Your instructions: In the entries that follow, repeat exactly the lines from the one that has "(161.88 s to 162.78 s)" through the one that has "(171.78 s to 172.68 s)", but omit pictures.

Entries supplied:

──────────

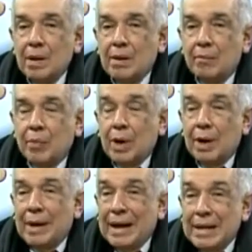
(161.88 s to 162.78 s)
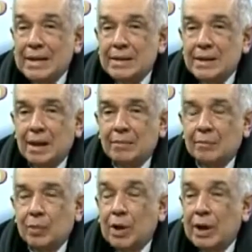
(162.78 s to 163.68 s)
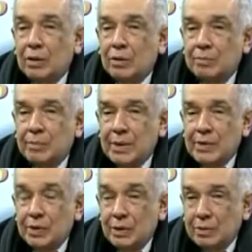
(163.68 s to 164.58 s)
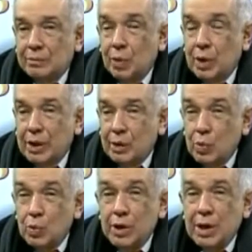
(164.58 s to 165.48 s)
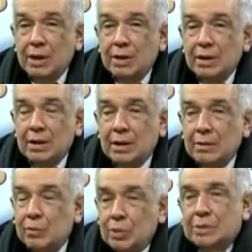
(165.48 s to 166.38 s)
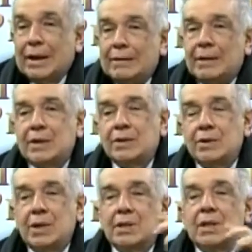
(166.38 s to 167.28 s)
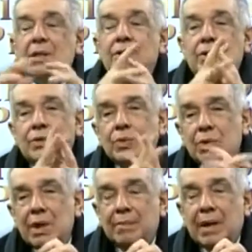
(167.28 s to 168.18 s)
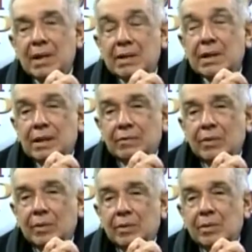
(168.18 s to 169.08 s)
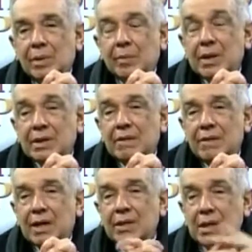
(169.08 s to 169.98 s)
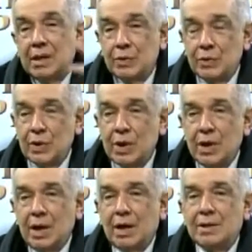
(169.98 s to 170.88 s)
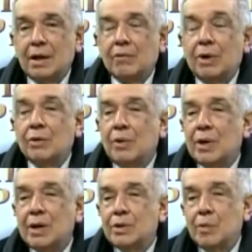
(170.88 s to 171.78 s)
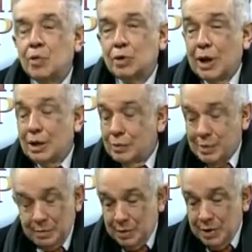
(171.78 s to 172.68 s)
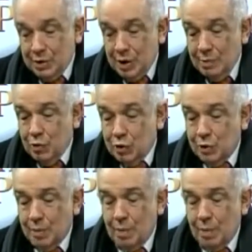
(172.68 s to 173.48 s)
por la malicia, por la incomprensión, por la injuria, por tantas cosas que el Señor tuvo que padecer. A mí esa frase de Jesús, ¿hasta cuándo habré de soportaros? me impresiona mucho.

──────────

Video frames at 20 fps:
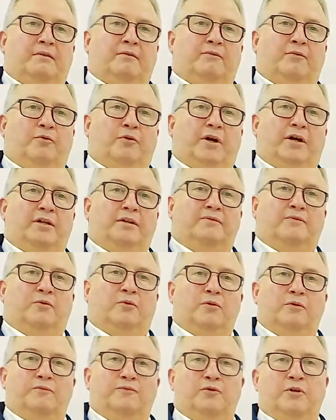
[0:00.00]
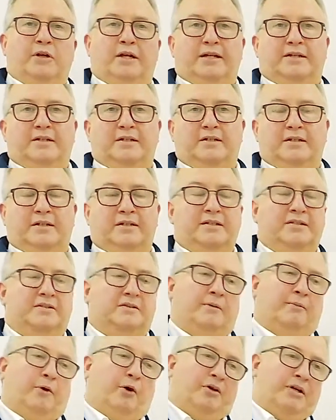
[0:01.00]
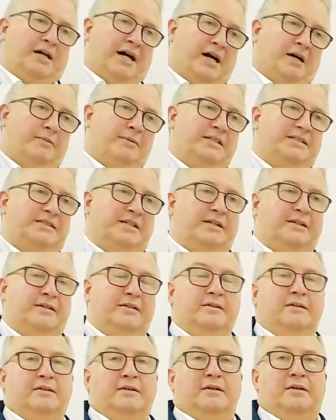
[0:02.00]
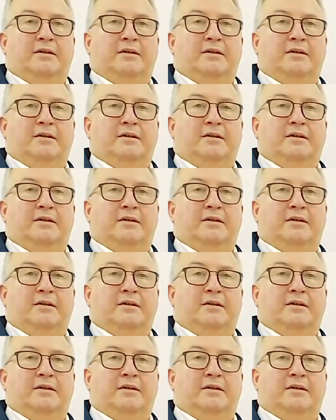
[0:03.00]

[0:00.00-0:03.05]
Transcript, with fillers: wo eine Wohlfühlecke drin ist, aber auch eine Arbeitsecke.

──────────

Your response:
(161.88 s to 162.78 s)
(162.78 s to 163.68 s)
(163.68 s to 164.58 s)
(164.58 s to 165.48 s)
(165.48 s to 166.38 s)
(166.38 s to 167.28 s)
(167.28 s to 168.18 s)
(168.18 s to 169.08 s)
(169.08 s to 169.98 s)
(169.98 s to 170.88 s)
(170.88 s to 171.78 s)
(171.78 s to 172.68 s)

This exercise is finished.